[Records to process — start]
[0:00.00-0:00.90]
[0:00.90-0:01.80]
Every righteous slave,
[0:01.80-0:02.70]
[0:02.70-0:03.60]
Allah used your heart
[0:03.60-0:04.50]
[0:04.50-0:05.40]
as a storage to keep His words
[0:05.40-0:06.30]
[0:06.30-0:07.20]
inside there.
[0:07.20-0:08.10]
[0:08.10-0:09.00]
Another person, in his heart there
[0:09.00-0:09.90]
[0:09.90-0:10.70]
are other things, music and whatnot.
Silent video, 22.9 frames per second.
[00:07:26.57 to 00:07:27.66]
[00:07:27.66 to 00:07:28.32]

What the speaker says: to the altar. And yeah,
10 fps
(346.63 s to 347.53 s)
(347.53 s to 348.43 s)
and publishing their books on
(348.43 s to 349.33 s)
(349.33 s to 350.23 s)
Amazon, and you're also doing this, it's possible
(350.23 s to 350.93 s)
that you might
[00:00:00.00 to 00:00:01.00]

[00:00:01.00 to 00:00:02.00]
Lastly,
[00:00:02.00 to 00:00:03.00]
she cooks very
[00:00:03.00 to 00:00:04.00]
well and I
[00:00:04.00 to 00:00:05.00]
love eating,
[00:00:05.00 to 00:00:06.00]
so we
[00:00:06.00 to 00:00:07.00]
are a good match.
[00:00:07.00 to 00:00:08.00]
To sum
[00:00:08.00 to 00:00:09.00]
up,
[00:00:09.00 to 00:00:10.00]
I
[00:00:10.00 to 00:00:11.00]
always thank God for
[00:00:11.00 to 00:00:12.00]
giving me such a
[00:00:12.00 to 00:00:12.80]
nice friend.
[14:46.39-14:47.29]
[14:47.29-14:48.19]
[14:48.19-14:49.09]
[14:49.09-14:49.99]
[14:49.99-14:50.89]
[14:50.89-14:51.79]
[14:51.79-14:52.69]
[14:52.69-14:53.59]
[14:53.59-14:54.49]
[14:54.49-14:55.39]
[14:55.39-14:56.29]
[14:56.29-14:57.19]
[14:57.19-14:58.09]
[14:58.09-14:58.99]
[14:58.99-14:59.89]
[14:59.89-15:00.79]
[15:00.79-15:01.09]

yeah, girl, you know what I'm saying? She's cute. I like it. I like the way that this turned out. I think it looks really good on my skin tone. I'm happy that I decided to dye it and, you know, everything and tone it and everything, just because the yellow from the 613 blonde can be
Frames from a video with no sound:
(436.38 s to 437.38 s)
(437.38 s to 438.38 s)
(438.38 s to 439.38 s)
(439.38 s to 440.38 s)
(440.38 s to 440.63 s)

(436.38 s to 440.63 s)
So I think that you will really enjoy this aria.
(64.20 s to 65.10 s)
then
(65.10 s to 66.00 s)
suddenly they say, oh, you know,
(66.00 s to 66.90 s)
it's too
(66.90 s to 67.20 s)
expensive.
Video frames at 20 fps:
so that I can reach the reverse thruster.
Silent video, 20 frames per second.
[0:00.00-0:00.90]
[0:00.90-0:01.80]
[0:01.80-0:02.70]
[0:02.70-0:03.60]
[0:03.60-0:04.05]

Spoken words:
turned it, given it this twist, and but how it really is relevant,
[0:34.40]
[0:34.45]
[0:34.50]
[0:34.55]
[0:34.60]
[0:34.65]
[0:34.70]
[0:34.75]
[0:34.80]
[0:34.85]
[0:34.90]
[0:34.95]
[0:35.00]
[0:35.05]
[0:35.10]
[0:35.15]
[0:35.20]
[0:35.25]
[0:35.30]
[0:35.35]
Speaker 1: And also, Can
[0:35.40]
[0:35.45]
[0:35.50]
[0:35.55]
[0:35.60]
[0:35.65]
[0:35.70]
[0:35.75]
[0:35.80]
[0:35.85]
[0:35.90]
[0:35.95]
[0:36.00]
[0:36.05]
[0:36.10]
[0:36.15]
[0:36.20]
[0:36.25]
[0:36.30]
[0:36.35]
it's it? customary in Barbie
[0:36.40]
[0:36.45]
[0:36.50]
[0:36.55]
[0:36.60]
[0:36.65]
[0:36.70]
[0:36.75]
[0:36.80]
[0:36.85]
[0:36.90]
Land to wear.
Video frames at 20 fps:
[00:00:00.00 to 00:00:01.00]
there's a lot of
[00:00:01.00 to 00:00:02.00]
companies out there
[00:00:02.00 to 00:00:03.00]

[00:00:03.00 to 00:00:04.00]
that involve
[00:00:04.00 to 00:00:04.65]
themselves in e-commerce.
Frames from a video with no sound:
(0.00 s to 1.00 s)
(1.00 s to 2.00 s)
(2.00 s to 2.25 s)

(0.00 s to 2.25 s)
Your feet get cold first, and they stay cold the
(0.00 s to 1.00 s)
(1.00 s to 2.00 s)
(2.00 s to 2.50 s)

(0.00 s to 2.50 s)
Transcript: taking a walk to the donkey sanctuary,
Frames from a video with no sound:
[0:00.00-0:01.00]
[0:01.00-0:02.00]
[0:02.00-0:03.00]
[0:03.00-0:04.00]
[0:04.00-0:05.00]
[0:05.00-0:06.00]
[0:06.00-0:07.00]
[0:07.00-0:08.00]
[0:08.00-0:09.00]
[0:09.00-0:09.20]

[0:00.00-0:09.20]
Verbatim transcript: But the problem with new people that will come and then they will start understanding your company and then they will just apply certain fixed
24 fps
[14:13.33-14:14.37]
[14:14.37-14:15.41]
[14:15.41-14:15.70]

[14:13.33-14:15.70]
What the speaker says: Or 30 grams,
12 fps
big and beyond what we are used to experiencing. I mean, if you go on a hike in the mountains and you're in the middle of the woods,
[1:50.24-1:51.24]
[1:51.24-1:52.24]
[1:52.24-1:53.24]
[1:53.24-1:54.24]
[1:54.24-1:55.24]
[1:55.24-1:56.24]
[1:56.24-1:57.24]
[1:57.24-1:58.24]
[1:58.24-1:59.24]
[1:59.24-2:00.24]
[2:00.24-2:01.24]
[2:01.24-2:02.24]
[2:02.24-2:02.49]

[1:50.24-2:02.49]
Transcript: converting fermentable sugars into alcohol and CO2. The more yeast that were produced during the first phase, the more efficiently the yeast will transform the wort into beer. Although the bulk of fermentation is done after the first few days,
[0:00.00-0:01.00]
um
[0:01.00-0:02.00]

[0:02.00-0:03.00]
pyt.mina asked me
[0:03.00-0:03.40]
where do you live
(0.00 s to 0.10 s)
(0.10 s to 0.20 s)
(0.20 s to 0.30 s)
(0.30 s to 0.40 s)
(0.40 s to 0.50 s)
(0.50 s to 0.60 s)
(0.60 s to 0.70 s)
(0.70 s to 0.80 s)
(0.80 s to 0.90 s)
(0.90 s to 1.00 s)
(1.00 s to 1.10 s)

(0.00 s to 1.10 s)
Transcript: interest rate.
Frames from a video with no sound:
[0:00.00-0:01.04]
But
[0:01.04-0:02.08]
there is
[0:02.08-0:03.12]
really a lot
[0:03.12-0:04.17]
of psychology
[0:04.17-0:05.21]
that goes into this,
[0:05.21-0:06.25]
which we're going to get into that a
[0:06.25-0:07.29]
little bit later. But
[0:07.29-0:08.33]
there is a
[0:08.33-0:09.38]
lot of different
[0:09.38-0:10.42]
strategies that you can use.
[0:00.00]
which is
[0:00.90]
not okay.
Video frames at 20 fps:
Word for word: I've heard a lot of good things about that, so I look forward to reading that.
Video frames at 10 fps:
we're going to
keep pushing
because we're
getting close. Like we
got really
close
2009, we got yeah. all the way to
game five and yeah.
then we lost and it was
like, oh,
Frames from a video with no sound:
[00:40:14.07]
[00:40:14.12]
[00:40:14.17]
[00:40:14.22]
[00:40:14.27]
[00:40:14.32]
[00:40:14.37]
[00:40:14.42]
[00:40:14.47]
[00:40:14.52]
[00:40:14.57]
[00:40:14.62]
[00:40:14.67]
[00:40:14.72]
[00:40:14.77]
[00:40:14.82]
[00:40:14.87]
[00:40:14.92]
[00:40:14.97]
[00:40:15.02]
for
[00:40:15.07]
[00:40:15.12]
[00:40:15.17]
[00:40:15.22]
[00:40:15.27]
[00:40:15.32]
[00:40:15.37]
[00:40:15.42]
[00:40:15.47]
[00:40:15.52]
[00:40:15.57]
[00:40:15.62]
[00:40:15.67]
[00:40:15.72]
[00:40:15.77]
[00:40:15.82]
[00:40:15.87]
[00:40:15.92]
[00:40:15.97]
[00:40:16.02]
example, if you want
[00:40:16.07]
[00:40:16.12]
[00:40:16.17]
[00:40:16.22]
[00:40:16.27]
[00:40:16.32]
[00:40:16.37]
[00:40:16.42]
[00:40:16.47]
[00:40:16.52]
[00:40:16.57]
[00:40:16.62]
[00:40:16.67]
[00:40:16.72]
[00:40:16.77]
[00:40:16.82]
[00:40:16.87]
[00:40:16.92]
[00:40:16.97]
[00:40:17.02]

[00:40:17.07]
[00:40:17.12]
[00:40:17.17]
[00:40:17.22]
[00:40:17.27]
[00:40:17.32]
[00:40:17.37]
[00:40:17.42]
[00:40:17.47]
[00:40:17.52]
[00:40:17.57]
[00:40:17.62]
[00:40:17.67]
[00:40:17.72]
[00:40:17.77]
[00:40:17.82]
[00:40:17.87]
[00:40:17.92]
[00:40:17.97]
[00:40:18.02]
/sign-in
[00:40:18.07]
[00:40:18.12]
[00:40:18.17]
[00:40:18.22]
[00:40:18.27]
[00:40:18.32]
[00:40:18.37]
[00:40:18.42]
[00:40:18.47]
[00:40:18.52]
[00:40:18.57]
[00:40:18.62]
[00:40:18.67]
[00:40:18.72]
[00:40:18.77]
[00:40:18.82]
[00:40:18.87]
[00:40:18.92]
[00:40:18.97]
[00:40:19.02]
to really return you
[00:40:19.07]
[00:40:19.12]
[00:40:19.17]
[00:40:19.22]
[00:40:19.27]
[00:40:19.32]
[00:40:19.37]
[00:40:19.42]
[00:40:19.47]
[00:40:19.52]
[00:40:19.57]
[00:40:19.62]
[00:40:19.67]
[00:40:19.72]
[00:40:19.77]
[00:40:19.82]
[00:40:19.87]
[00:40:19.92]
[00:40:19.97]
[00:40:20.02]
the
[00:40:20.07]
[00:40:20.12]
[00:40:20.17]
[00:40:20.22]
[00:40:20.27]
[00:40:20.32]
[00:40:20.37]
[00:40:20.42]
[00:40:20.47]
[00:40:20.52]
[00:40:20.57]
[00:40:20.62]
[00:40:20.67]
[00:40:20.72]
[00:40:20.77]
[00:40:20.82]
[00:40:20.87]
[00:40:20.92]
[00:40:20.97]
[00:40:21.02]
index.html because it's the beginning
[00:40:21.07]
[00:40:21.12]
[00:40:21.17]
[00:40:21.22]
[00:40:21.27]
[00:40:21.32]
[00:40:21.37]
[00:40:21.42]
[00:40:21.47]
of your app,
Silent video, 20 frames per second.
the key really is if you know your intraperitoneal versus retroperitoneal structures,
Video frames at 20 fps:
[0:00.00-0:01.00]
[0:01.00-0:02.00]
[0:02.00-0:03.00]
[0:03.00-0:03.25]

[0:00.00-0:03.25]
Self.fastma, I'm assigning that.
[Records to process — finish]
Only the lines above starting at the line that holds "[00:40:14.82]" and ending at the line that holds "[00:40:18.82]" are to be repeated, exactly and in full.

Answer to this task:
[00:40:14.82]
[00:40:14.87]
[00:40:14.92]
[00:40:14.97]
[00:40:15.02]
for
[00:40:15.07]
[00:40:15.12]
[00:40:15.17]
[00:40:15.22]
[00:40:15.27]
[00:40:15.32]
[00:40:15.37]
[00:40:15.42]
[00:40:15.47]
[00:40:15.52]
[00:40:15.57]
[00:40:15.62]
[00:40:15.67]
[00:40:15.72]
[00:40:15.77]
[00:40:15.82]
[00:40:15.87]
[00:40:15.92]
[00:40:15.97]
[00:40:16.02]
example, if you want
[00:40:16.07]
[00:40:16.12]
[00:40:16.17]
[00:40:16.22]
[00:40:16.27]
[00:40:16.32]
[00:40:16.37]
[00:40:16.42]
[00:40:16.47]
[00:40:16.52]
[00:40:16.57]
[00:40:16.62]
[00:40:16.67]
[00:40:16.72]
[00:40:16.77]
[00:40:16.82]
[00:40:16.87]
[00:40:16.92]
[00:40:16.97]
[00:40:17.02]

[00:40:17.07]
[00:40:17.12]
[00:40:17.17]
[00:40:17.22]
[00:40:17.27]
[00:40:17.32]
[00:40:17.37]
[00:40:17.42]
[00:40:17.47]
[00:40:17.52]
[00:40:17.57]
[00:40:17.62]
[00:40:17.67]
[00:40:17.72]
[00:40:17.77]
[00:40:17.82]
[00:40:17.87]
[00:40:17.92]
[00:40:17.97]
[00:40:18.02]
/sign-in
[00:40:18.07]
[00:40:18.12]
[00:40:18.17]
[00:40:18.22]
[00:40:18.27]
[00:40:18.32]
[00:40:18.37]
[00:40:18.42]
[00:40:18.47]
[00:40:18.52]
[00:40:18.57]
[00:40:18.62]
[00:40:18.67]
[00:40:18.72]
[00:40:18.77]
[00:40:18.82]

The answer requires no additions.